Mon, 10 Jun 2002

From: Jawawa

Thinking computers must hallucinate too

David Gelernter, Yale University, Project Syndicate

Creating a computer that "thinks" is one goal of artificial intelligence research. In 1950, the great British mathematician Alan Turing guessed that "thinking computers" would arrive by 2000. But computers capable of simulating human thought processes are no closer today than they were then, because we put science before common sense.

Put simply, we failed to notice obvious and important facts about the nature of thought that exist right before our eyes. Philosophy is intended to show us facts that are so obvious that we might miss them. Most philosophers, it seems, have been asleep on the job for a long time.

Consider four familiar situations. In one, you are thinking about a problem -- say, what pension plan you should join -- logically and analytically. In the second, you are thinking casually, drawing on experience rather than analysis. (My computer is stuck.
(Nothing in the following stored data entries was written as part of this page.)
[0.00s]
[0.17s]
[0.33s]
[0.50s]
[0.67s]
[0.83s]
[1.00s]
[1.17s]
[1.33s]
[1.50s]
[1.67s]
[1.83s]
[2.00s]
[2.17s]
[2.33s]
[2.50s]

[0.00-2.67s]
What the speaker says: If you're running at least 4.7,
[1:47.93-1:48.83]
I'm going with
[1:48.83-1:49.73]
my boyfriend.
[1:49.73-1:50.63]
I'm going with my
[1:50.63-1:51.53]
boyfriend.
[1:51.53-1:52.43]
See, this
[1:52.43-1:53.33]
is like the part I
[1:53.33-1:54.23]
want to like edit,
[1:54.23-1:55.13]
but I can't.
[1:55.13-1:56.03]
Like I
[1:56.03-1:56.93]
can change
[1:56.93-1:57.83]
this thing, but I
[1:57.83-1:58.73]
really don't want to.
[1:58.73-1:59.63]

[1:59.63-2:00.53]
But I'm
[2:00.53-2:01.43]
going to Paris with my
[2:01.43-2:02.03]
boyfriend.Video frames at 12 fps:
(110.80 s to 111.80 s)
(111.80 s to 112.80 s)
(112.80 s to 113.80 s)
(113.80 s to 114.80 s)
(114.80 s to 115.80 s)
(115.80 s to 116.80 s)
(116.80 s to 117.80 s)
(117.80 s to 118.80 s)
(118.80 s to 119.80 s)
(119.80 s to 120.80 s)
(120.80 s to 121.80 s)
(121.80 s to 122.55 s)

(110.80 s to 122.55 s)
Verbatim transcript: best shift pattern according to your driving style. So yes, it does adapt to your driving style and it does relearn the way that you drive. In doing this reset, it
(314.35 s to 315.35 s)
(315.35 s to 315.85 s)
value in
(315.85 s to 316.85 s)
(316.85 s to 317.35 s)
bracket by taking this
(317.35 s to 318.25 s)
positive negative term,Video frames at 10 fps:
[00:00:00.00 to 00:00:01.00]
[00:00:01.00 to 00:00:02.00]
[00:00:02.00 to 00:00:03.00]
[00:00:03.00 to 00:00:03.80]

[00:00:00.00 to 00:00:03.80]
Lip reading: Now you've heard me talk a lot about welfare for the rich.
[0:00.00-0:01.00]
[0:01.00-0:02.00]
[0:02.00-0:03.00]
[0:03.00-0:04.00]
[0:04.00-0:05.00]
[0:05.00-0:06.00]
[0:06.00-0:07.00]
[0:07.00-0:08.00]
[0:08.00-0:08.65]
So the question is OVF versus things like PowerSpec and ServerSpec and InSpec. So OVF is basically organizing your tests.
The last time this happened, I fixed it by doing such and such; I'll try that again.) In the third, you are looking out a window, letting your mind wander. Finally, you are asleep and dreaming.

The single most important fact about thought follows from an obvious observation: These four styles are connected. We can label them "analysis," "common sense," "free association," and "dreaming." But the key point is that they are four points on a single continuous spectrum, with analysis at one end and dreaming at the other.

Psychologists and computer scientists like to talk about analysis and common sense as if they were salt and steel, or apples and oranges. We would do better to think of them as red and yellow, separated not by some sharp boundary, but by a continuous range of red-oranges and orange-yellows.

Most people do their best analytic thinking when they are wide-awake. As your alertness declines, your analytic ability declines -- and you rely less on analysis, more on common sense. As your alertness declines further, your mind starts to wander. At some point you are looking out the window, free-associating. Falling asleep is also a gradual transition. (One of experimental psychology's most interesting findings is that people start to dream before they fall asleep, while they are still physiologically awake.) Free-association and dreaming are blue and violet, with a beautiful spectrum of violet-blues in between.

To understand color, it is not enough to understand red and yellow, or blue and violet. Understanding color requires understanding the entire spectrum. Likewise, to understand thought, it is not enough to understand "analysis" and "common sense," or "free association" and "dreaming." Understanding thought implies understanding the entire cognitive spectrum.

It is therefore nonsense to believe that we can simulate thought on a computer without first understanding and simulating all of its component hues. Dreaming, for example, is merely hallucinating while you sleep. So, to put the same point another way, no thinking computer is possible until we can build a computer that hallucinates.

To understand the mind, we can conceive of it as being equipped with an imaginary dial marked "mental focus" or "alertness" or "attention." (I do not know the physiological basis of "mental focus"; physiologists cannot tell me, because most of them also do not know what "mental focus" is. It is right in front of their noses, too close to notice.)

Different people have different "cognitive personalities." Some are more comfortable than others thinking analytically, with their dials at "high focus." Everyone's focus oscillates during the day. Your analytic abilities decline as your "wide awakedness" declines. You cannot fall asleep unless your focus setting dips below some threshold. (If we understood the physiological basis of mental focus, we would almost certainly have a better understanding about sleep disorders.)

Psychologists tried for generations to understand creativity, which is distinct from analytical thinking. Creativity evidently depends on inventing analogies. If you are good at analogies ("that fluttering oak leaf reminds me of a butterfly wing"; "that 17th-century clock is a computer with a round screen"), you have a basis for creative thinking, for approaching old problems in new ways. But how do we invent analogies?

The answer must have something to do with the thought- spectrum. Notice the similarity between falling asleep and thinking creatively -- no matter how hard you try, you can not force yourself to do either. You cannot make yourself fall asleep by concentrating. To fall asleep you must un-concentrate.

Various studies have reached the same conclusion about analogies. Creative thinkers are most productive not when they are concentrating but when they are un-concentrating, when they are thinking not about the problem to be solved but about something else. So, to think analytically you must set your "focus" to maximum; to think creatively, you must let your focus setting decline -- but not so far that you fall asleep.

To complete the picture, we notice that emotion becomes increasingly important as "focus" falls. Emotions then become "signatures" or "encodings" of complex thoughts. When two ideas seem unrelated, but make you feel the same way, you have a basis for connecting them -- and for inventing a new analogy. Viewed from this perspective, it appears self-evident that no "thinking computer" whose focus is permanently set on high can come close to simulating human thought.